Wow - this escalated.

Thanks for all the thoughts on this. Just to reiterate, that it was not just me and DD, there was also another person asked/told to go down the stairs by the same woman.

I have anxieties about stairs too; I'm afraid of falling down them as I have rather dodgy knees. However, I wouldn't expect everyone to stop what they were doing to accommodate me. I have to get on with it.

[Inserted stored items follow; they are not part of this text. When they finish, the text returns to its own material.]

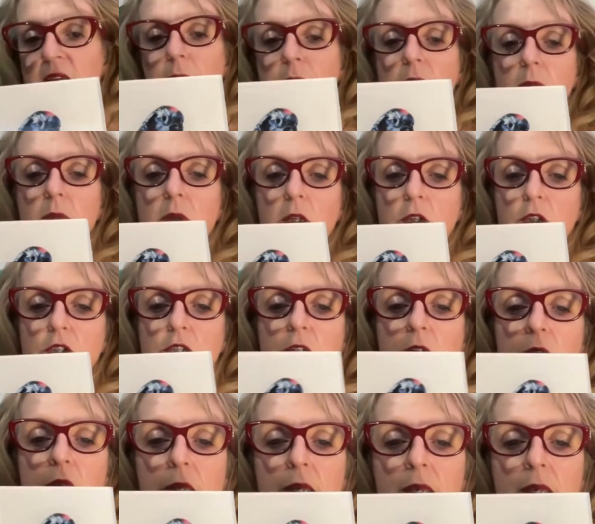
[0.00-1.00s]
image
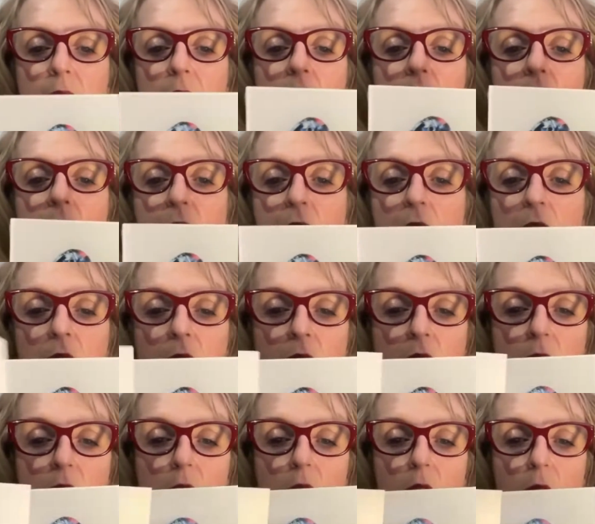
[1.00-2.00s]
that
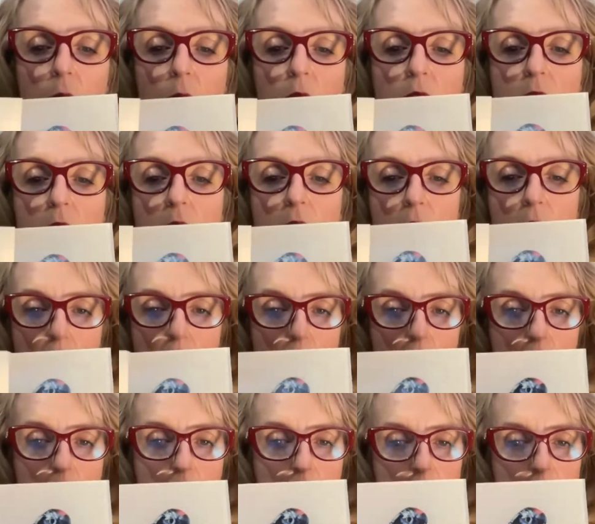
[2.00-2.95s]
was on the card,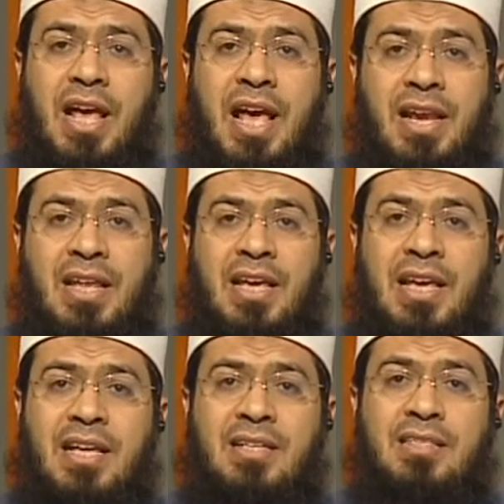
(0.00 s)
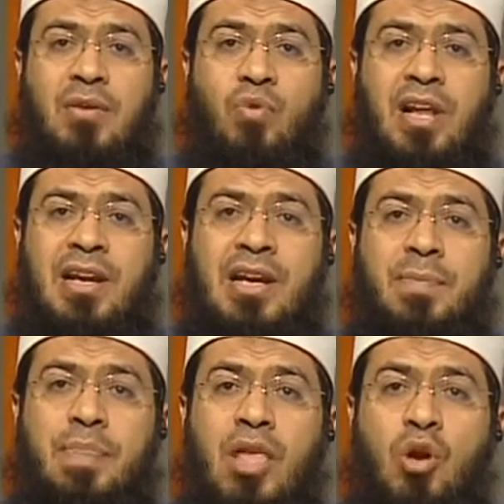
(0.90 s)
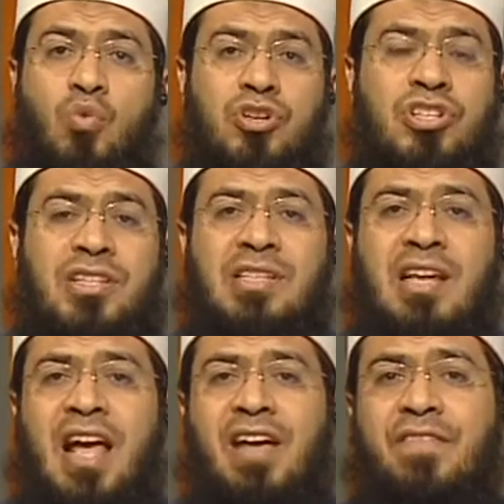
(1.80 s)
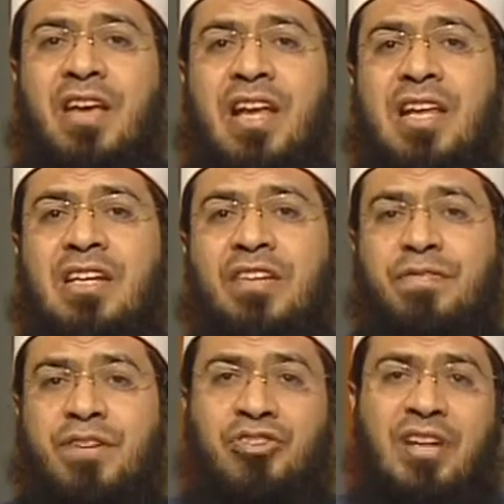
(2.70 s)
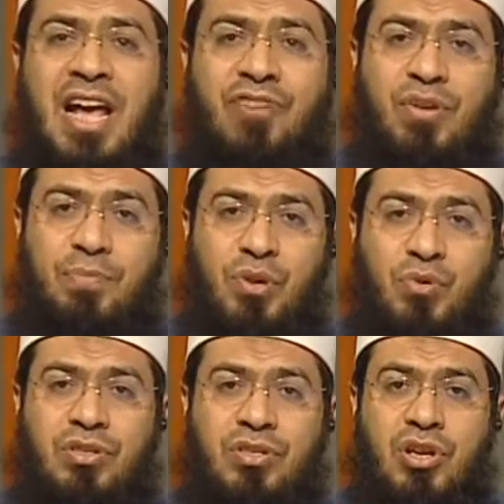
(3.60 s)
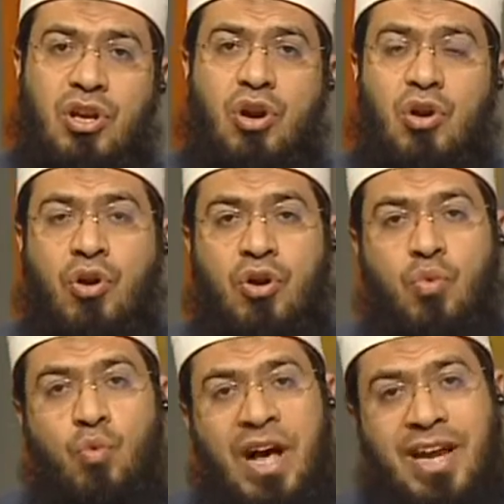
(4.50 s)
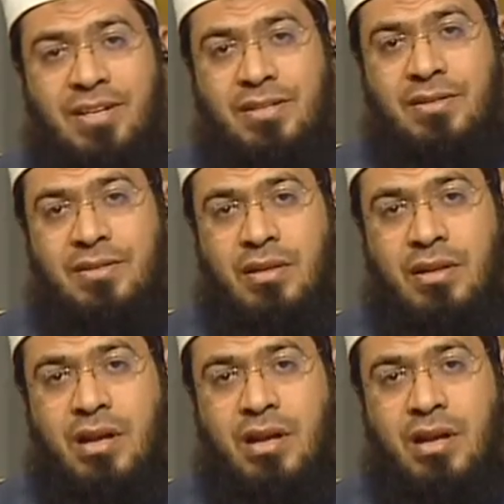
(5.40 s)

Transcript: And he is the one which doesn't have any deficient attributes or qualities.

My mother had the same superstition and used to get very cross with me when I wouldn't pander to it. Ditto putting umbrellas up indoors (even to dry them) and having knives crossed.

OP posts:
WhoKnowsWhereTheMistletoes · 17/12/2014 09:27

I think it's quite a common superstition. A lot of those people who wait politely at the top of the stairs for you to finish coming up, that's not just politeness it's not wanting to cross on the stairs. It's just that you don't realise. I didn't know about it till I met DH 20 odd years ago, I've since realised that a lot of people do it.

daisychain01 · 17/12/2014 10:07

My Granny always used to say it was bad luck to pass people on the stairs so probably because I am used to it from childhood I did think the woman WNBU when I read the OP.

Superstition is often rooted in some sort of common sense safety advice like walking under ladders (paint pot could fall on your head), passing someone on the stairs could make you trip), etc.

On the other hand....I hate supermarkets so this might have irritated me, just on the strength of being desperate to escape the hell hole Grin

loveareadingthanks · 17/12/2014 11:21

The woman should have turned around and gone back up the few steps to the top, not barked at someone else to mess about going up and down stairs for her convenience. so the woman was making a rude request.

I'd have ignored it.

I do feel some sympathy for her as I've seen how superstitions feed anxiety, but because I have, I also have zero tolerance for them. I have a very superstitious parent and it was ridiculous when I was a child. It definitely impacted on other people. Pandering to it only made the fear and anxiety worse. Ignoring it, refusing to comply, actually reduced the anxiety.

KatieKaye · 17/12/2014 11:55

I think it is a very unusual superstition and have never encountered it in my 51 years!

zzzzz · 17/12/2014 12:57

This reply has been deleted

Message withdrawn at poster's request.